Before deciding whether to decannulate using percutaneous closure of the femoral artery, it is advisable to examine the occurrence of thrombus in the stagnant flow zone between the arterial ECMO cannula and the distal perfusion catheter. This zone is prone to thrombus formation if a small artery is cannulated with a large cannula. If thrombus formation is detected by ultrasound in the stagnant flow zone, decannulation using surgical cutdown of the groin with concomitant catheter thrombectomy should be performed. By doing so, one unplanned conversion to surgical repair might have been avoided (patient number 14, severe calcification of an 8 mm CFA).

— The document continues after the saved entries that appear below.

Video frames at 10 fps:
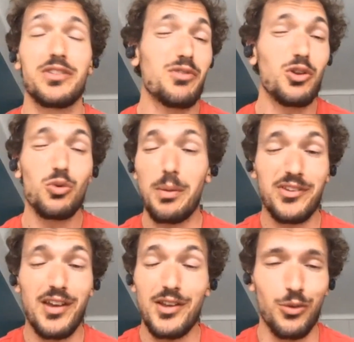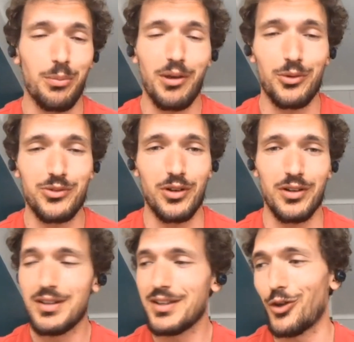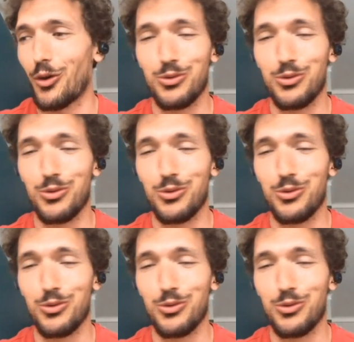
use, even a website about your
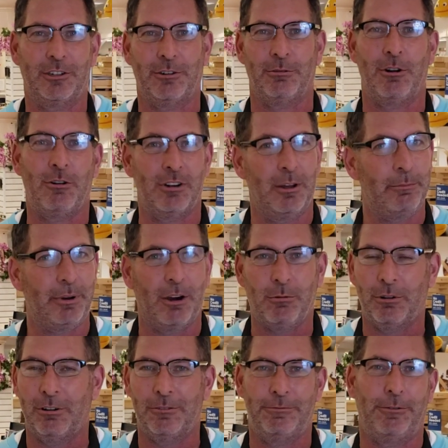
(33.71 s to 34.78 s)
Corona, but
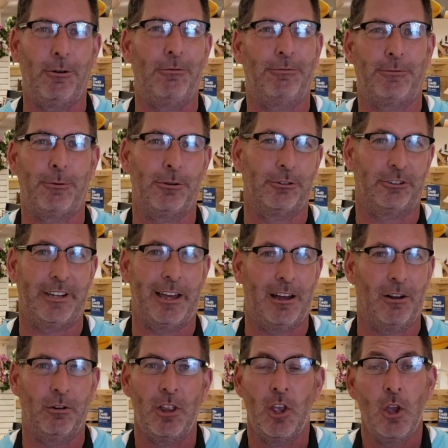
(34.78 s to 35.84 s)
we're in full force
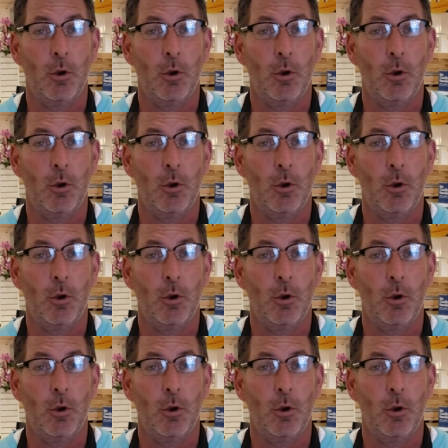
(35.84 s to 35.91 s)
now.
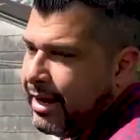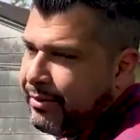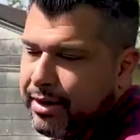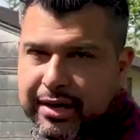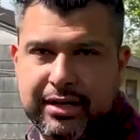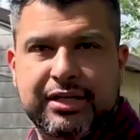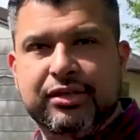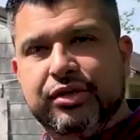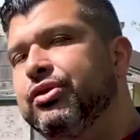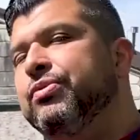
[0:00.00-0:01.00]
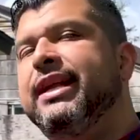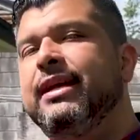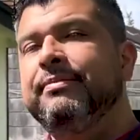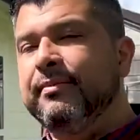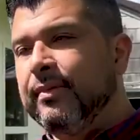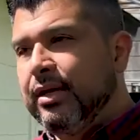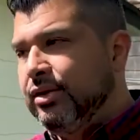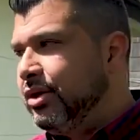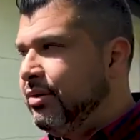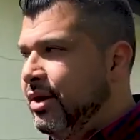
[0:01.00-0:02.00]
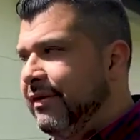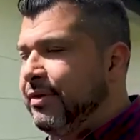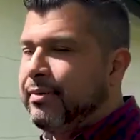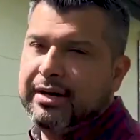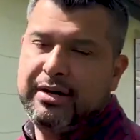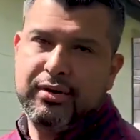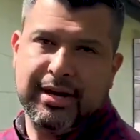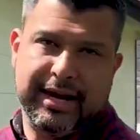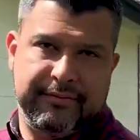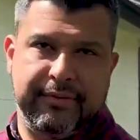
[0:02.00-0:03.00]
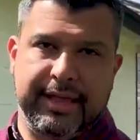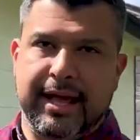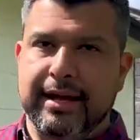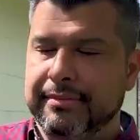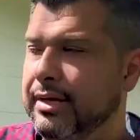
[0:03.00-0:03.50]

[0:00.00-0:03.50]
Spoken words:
that requires a 220. So you have to run a new line for that.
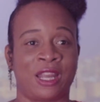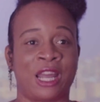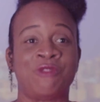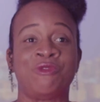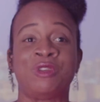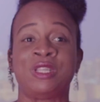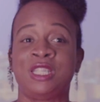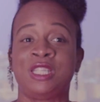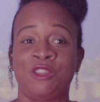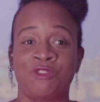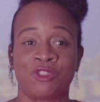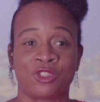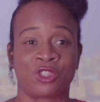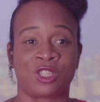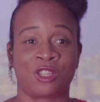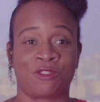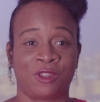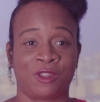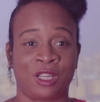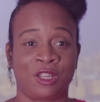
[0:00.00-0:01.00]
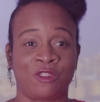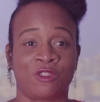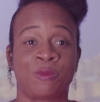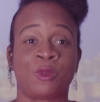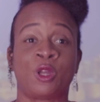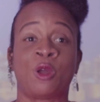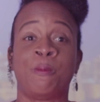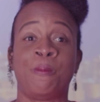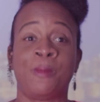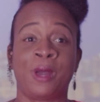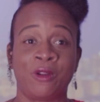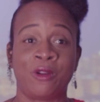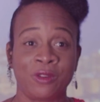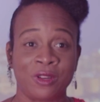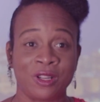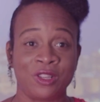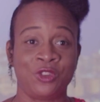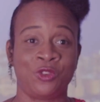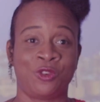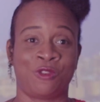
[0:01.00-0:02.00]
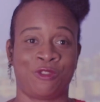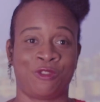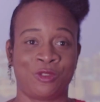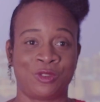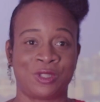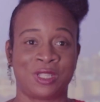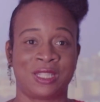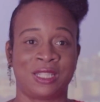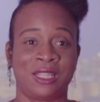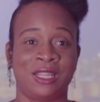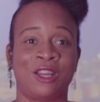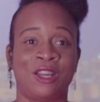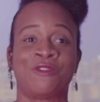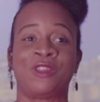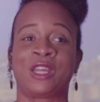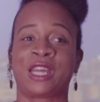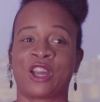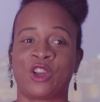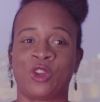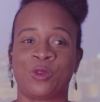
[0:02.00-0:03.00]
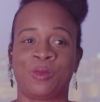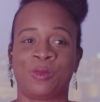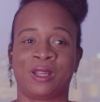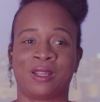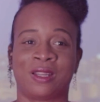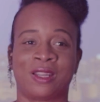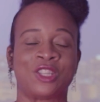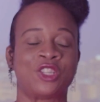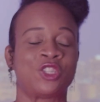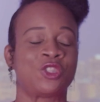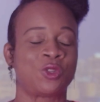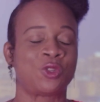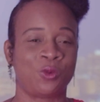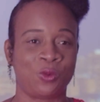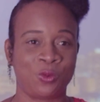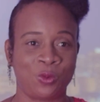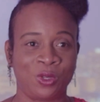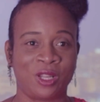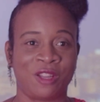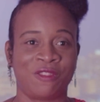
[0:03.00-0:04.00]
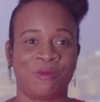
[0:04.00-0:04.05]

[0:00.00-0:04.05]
and receive a certificate from the American University of the Caribbean School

Inaccurate arterial puncture and cannulation for ECMO can lead to problems during decannulation. The MANTA toggle getting stuck at an arterial branch can be owing to incorrect puncture close or distal to the femoral bifurcation. Distal to the bifurcation, the superficial femoral artery lumen can be so small that even a correctly placed MANTA device could impede on distal blood flow. A too high puncture, adjacent to the inguinal ligament, should also be carefully avoided since the ligament could hamper adequate sandwiching of the anterior arterial wall between the intravascular toggle and the extravascular collagen pad. Before deciding whether to decannulate percutaneously, the adequate location of the arterial cannulation site should be confirmed by ultrasound or in selected cases by computed tomography. If interference with the inguinal ligament is suspected, decannulation with surgical repair should be performed. If arterial puncture is below the femoral bifurcation, decannulation using surgical cutdown should be considered, since there is a high risk for the toggle getting stuck in the profound femoral artery branch.

LIMITATIONS

Although this is the largest report today of percutaneous decannulation of femoral VA ECMO using the MANTA VCD, the analysis is limited by the small number of patients included. Larger cohort of patients will be needed to identify patients in whom conventional surgical cutdown should be primarily used. Furthermore, the interventionists and surgeons performing the procedures in this study had large experience with use of the MANTA device, which may limit generalizability of our findings.

CONCLUSIONS

Percutaneous femoral decannulation of VA ECMO using the MANTA VCD was feasible but a substantial number of patients needed to be converted to unplanned surgical repair, owing to either closure site‐located stenosis/occlusion or bleeding. When deciding whether to decannulate VA ECMO percutaneously, we advocate careful planning with ultrasound, confirming adequate arterial cannulation site and excluding extensive thrombus formation in the zone between the arterial cannula and the distal perfusion catheter. After MANTA closure of the artery, ultrasound should be used to confirm adequate positioning of the device, and if suboptimal positioning is suspected low threshold for conversion to surgical cutdown of the groin is recommended.

CONFLICT OF INTERESTS

The authors declare that there are no conflict of interests.